Importing experimental data

This notebook illustrates the import of experimental data in larvaworld and the supporting classes and configuration structure.

Initialize the larvaworld registry. This loads some components from disc and builds the rest on the fly.

We also set VERBOSE=1 to get more info

%load_ext param.ipython
import panel as pn

pn.extension()

# You might have to install this module to run pn.Param
# !pip install jupyter_bokeh

import larvaworld
from larvaworld.lib import util, reg, sim
from larvaworld.lib.reg.generators import LabFormat

# Import the Replay configuration class (for Example III)
from larvaworld.lib.reg.generators import ReplayConf

larvaworld.VERBOSE = 1

# Tutorial safety switches (avoid network / heavy I/O / media generation by default)
RUN_SCHLEYER_IMPORT = False
RUN_SCHLEYER_IMPORT_MERGED = False
RUN_DOWNLOAD_SCHLEYER_EXAMPLE = False  # requires network access
RUN_JOVANIC_IMPORT = False
RUN_JOVANIC_LOAD = False
RUN_PLOTS = False
RUN_REPLAY_VIDEOS = False
RUN_COMBINE_VIDEOS = False

SAVE_MEDIA = False
MEDIA_DIR = "./media/3conditions"

The LabFormat class

Raw data can be of diverse lab-specific formats.
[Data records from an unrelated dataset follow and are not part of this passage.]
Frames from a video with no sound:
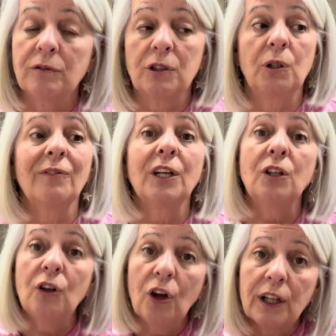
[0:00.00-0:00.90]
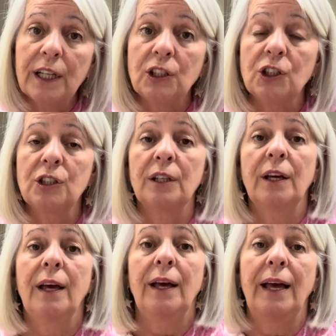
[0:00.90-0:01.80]
So you've acknowledged
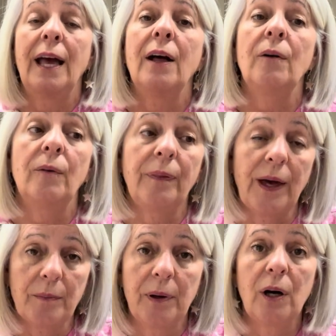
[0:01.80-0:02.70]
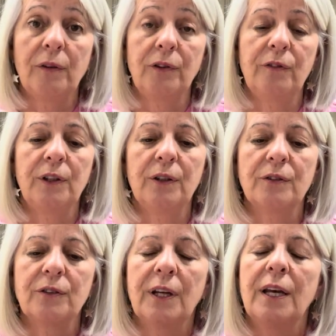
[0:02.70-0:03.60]
how that part of you feels.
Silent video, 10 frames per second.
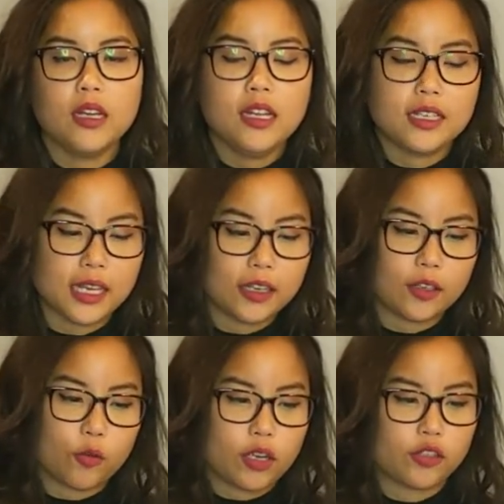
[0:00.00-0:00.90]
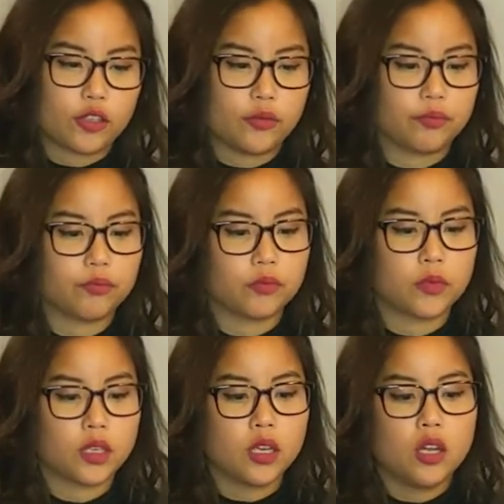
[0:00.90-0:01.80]
Second question,
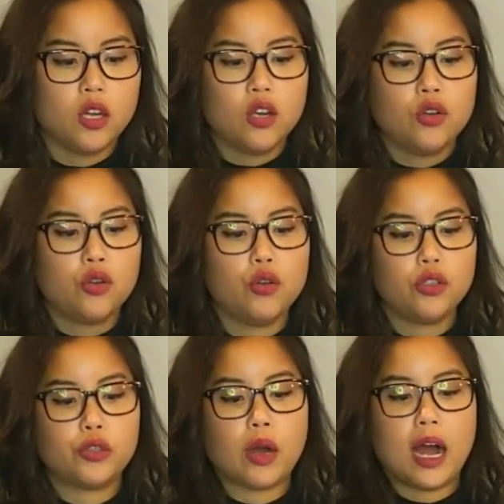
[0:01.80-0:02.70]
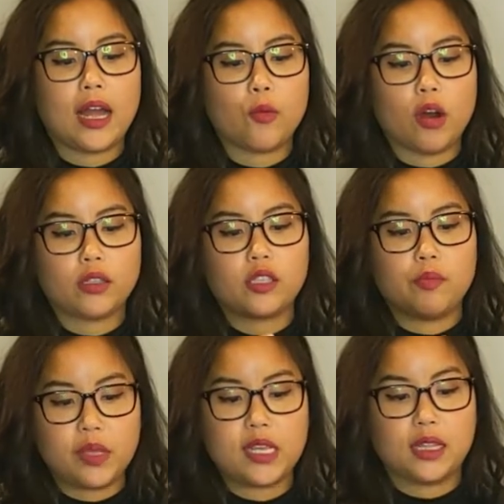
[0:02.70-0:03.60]
who do I want to
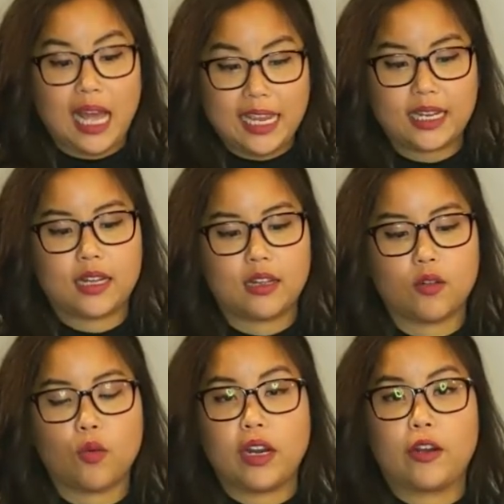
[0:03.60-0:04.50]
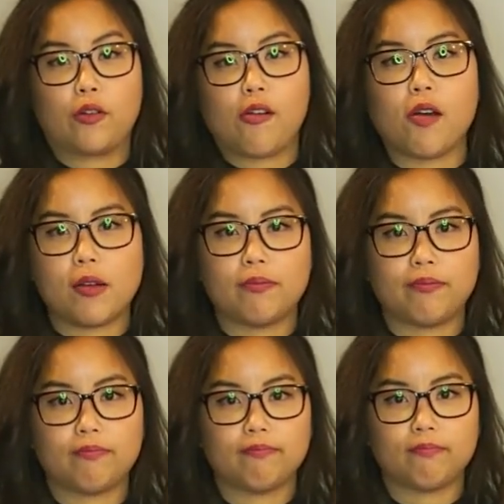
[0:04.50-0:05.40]
be like when I grow up?
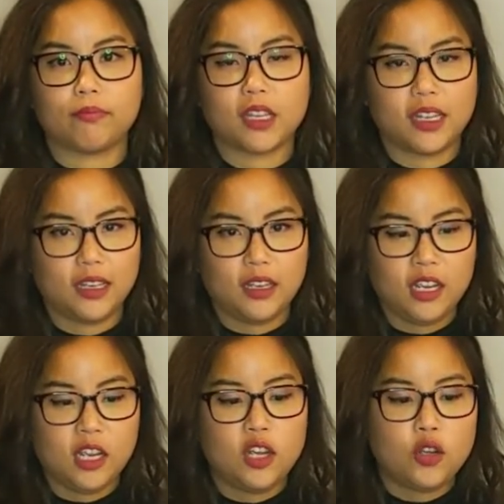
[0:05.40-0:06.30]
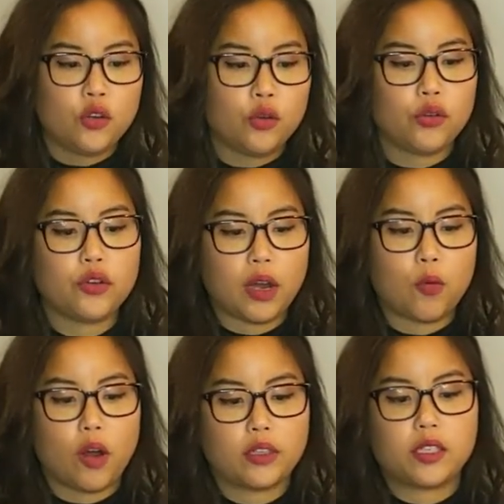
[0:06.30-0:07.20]
Who do I
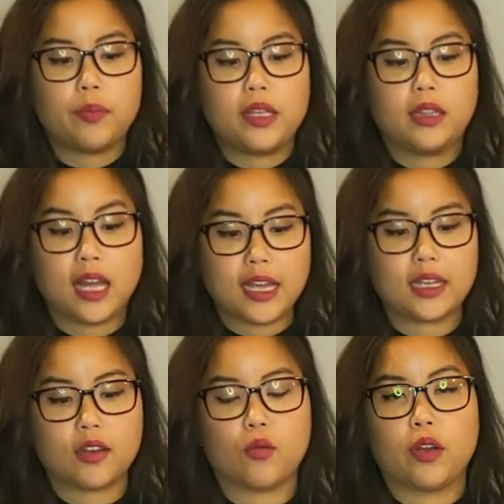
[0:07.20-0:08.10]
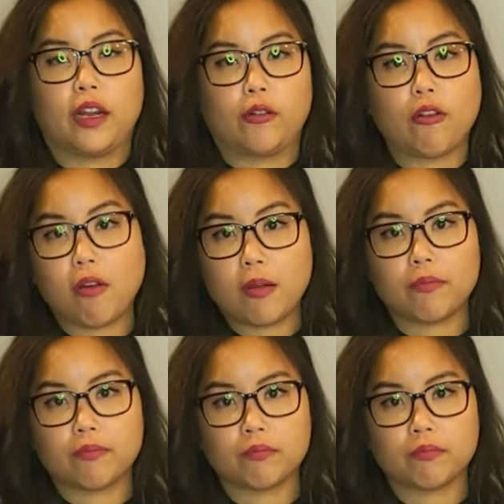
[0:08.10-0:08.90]
want to be like when I grow up?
We will start with the LabFormat class which supports them.

%params LabFormat

Let’s generate a new instance

lf_new = LabFormat(labID="MyLab")
print(f"An instance of {lf_new.__class__}")


%params lf_new

Stored instances of the LabFormat class are available through the configuration registry.

The registry is retrieved from a dictionary of registry objects by the LabFormat key.
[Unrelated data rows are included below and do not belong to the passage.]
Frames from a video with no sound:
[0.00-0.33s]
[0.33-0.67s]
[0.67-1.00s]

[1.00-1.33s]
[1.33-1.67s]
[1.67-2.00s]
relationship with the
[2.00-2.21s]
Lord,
LFreg = reg.conf.LabFormat

Each lab-specific data-format configuration is stored in the registry’s dictionary under a unique ID.

Let’s print the IDs

lfIDs = LFreg.confIDs
print(f"The IDs of the stored configurations of LabFormat class are :{lfIDs}")

# The registry is supported by a nested dictionary :
LFdict = LFreg.dict

# The path where the dictionary is stored:
print(LFreg.path_to_dict)


# The configuration IDs are the keys. They correspond to a nested dictionary :
lfID = lfIDs[0]
lf0_entry = LFdict[lfID]
print()
print(f"An instance of {lf0_entry.__class__.__name__}")

# The configuration dictionary can be retrieved directly by :
lf0_entry2 = LFreg.getID(lfID)
print()
print(lf0_entry == lf0_entry2)

# The configuration object can be retrieved directly by :
lf0 = LFreg.get(lfID)
print(f"The object under the ID : {lfID} is an instance of {lf0.__class__.__name__}")
print()

%params lf0

# The configuration object can be visualized by :
pn.Param(lf0)

# The configuration dictionary can be retrieved directly from the object :
lf0_entry3 = lf0.nestedConf

# As well as the parameter keys
print(lf0.param_keys)
print()

# The path where the lab data are stored:
print(lf0.path)
# print(lf0.raw_folder)

Example I : Import datasets

Note : The data imported here are part of the core larvaworld package

# Let's inspect one specific lab-format configuration
id = "Schleyer"
Schleyer_lf = LFreg.get(id)

%params Schleyer_lf.tracker

Both raw and imported experimental data, as well as the simulated data are stored at a specific location in the filestructure that can be accessed easily. Regarding experimental data, each format has its own dedicated directory :

print(f"All data are stored here :\n{larvaworld.DATA_DIR}\n")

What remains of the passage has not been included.